Document Formatting

Formatting a document may be needed when sending HTTP/S requests with an HTTP Payload, when building database scripts, or when sending JSON or XML messages into a message hub. Formatting a document is almost always done in the context is the available data at the time the document is needed. If the document needs to be created as part of a data pipeline, the current pipeline schema will be available to build the document. When crafting a document in the Target area of a job, the schema available will essentially be the Target Pipeline's dataset.

Batching

The main difference between crafting a document within a data pipeline component and a target script is the availability of the Max Batch Count setting in the latter. Within a data pipeline, either the component will provide a "per row" operation, in which case you are building a document for a single record, or the document will be representing all the records in the current data pipeline. When building a target script however, you can control the batch and set it so 0 (all records), 1 (one record at a time), or any positive number greater than 1.

Single Document

When dealing with a single record, it may be easier to craft the document manually. In the example below, the {{soapAction}} field is part of the dataset, and so are a few additional fields. Because this document is not using array concatenation, the Match Batch Count must be set to 1 to ensure the endpoint is called for every incoming record.
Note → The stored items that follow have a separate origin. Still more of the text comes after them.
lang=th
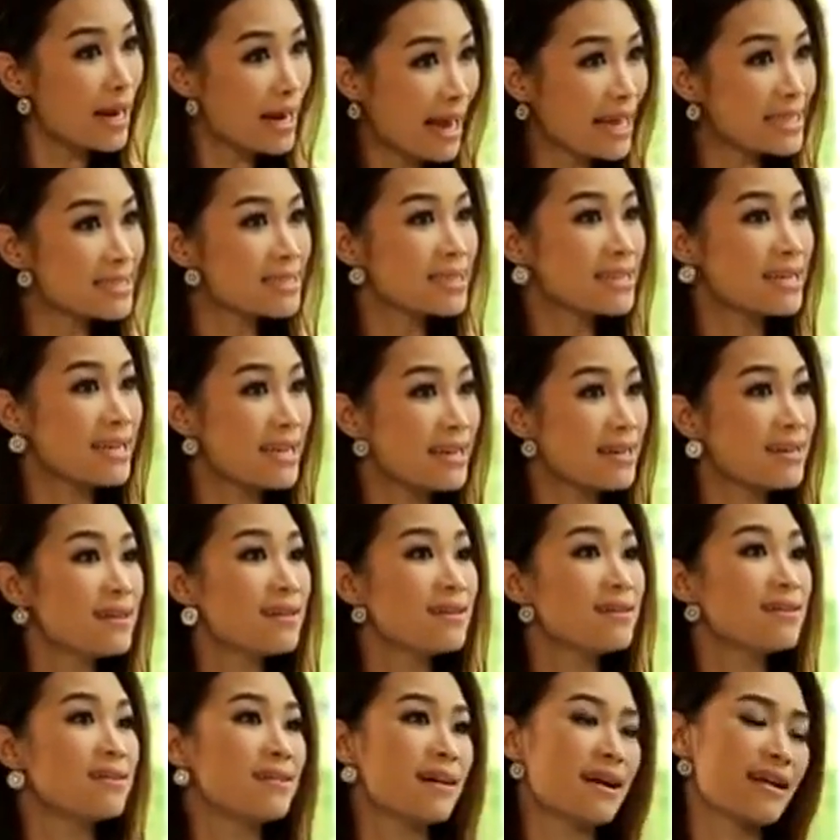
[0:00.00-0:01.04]
รัสชนิดห
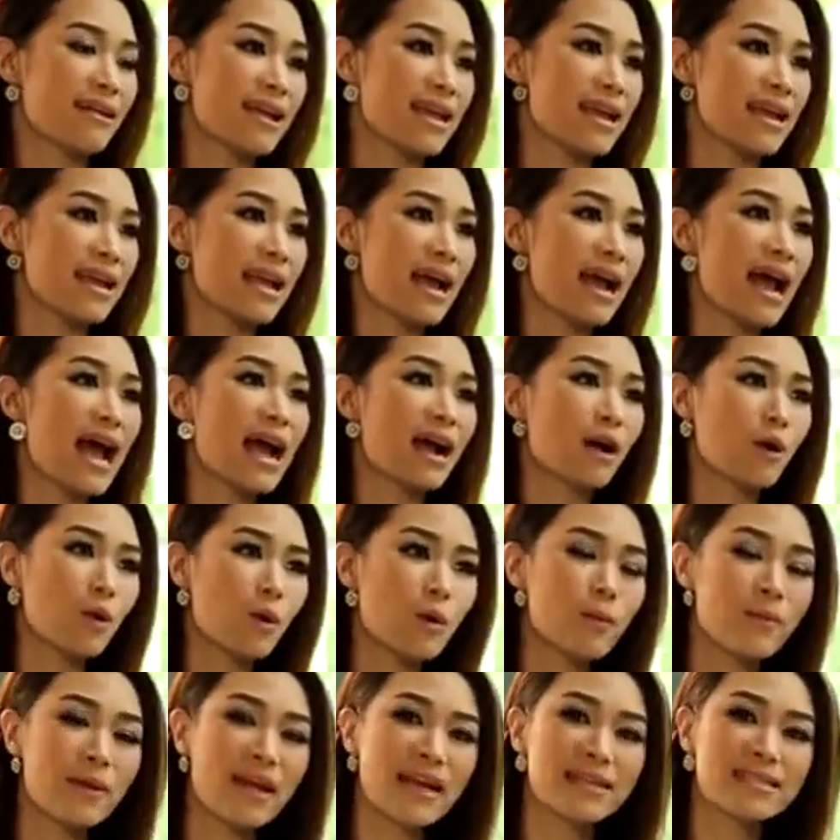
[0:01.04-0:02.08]
นึ่งอะไรอย่างเงี้ยค่ะ ก
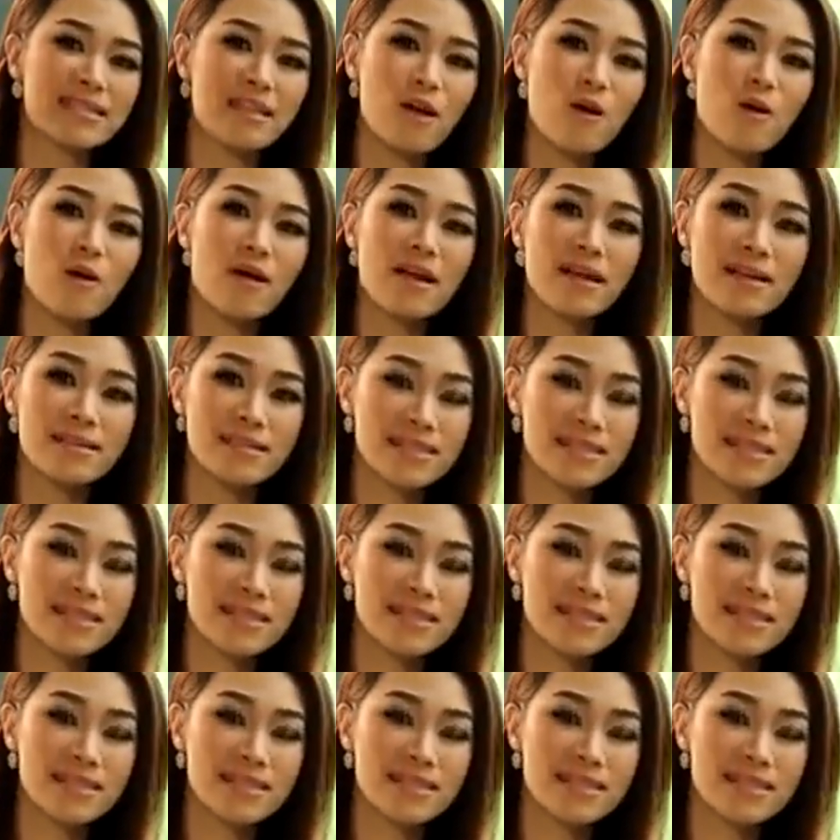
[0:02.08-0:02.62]
ลุ่มนี้จะต้อง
<?xml version="1.0" encoding="utf-8" ?>
<soapenv:Envelope xmlns:soapenv="http://schemas.xmlsoap.org/soap/envelope/" xmlns:aut="http://model.v81.api.keysurvey.com">
<soapenv:Header />
<soapenv:Body>
  <aut:{{soapAction}}>
     <modelId>123456789</modelId>
     <model>
        <properties>
          <entry>
            <key>AccountKey</key>
            <value>{{AccountKey}}</value>
          </entry>
            <entry>
            <key>AccountDescription</key>
            <value>{{AccountDescription}}</value>
          </entry>
            <entry>
            <key>AccountType</key>
            <value>{{AccountType}}</value>
          </entry>
        </properties>
        <keyFieldName>AccountKey</keyFieldName>
     </model>
  </aut:{{soapAction}}>
</soapenv:Body>
</soapenv:Envelope>

Array of Objects

When building a document containing an array of items, such as a JSON array of objects, use the @concatjson operator and add the surrounding brackets, or click on the Generate Json/XML Document... and choose the JSON Array of Objects option along with the fields to include:

[@concatjson({ 
"id": {{id}}, 
"name": "{{name}}", 
"object_id": {{object_id}}, 
"type_desc": "{{type_desc}}"
 })]

Array of Arrays

Building an array of arrays is done using the @concatjsonarr operator, or by choosing the JSON Array of Values option. This operator is useful with endpoints that are expecting array of values to be processed, such as Google Sheets or some AI/ML endpoints.

[@concatjsonarr([ {{id}}, "{{name}}", {{schema_id}} ])]

XML Nodes

If you need to build an XML document that presents each record as a child node, use the @concatjson operator and add a surrounding root note. You can also click on the Generate Json/XML Document... and choose the XML Document per Batch option along with the fields to include:

<root>
@concatxml(<row><id>{{id}}</id>
<name>{{name}}</name>
<principal_id>{{principal_id}}</principal_id>
<parent_object_id>{{parent_object_id}}</parent_object_id><row>)
</root>

Binary Data

Sending binary data typically involves choosing which binary format should be used. Unless otherwise specified, DataZen sends binary data as a base 64 encoded string. For example, if the bytes field contains binary data, the following HTTP Payload would be send as a base 64 encoded value:

{{bytes}}
You can also use the base64 prefix explicitely:
{{base64:bytes}}

To send the binary data as an Hexadecimal string, use the hex prefix instead:
{{hex:bytes}}

Database Scripts

Scripting for databases is similar conceptually to building a JSON or XML document. A single script can be generated for each incoming row of records, or a batch operation can be crafted that will send the desired number of changes at once. While batching strategies vary depending on the database engine, you can use DataZen's default scripts as a starting point. For example, sending a batch of changes to MySQL is different than for Snowflake or Oracle.

Script Generation

When building a script for a target database engine, all the available fields will be scripted. However, you can choose to either generate an INSERT only script, or an UPSERT script. Click on the Generate Upsert Script link, and choose which field(s) should be used as the unique record identifier; by default, the Job's CDC Key Field will be used as a hint to pre-select the correct fields, but you can choose different fields. If no fields are selected, an INSERT command will be generated instead of an UPSERT operation.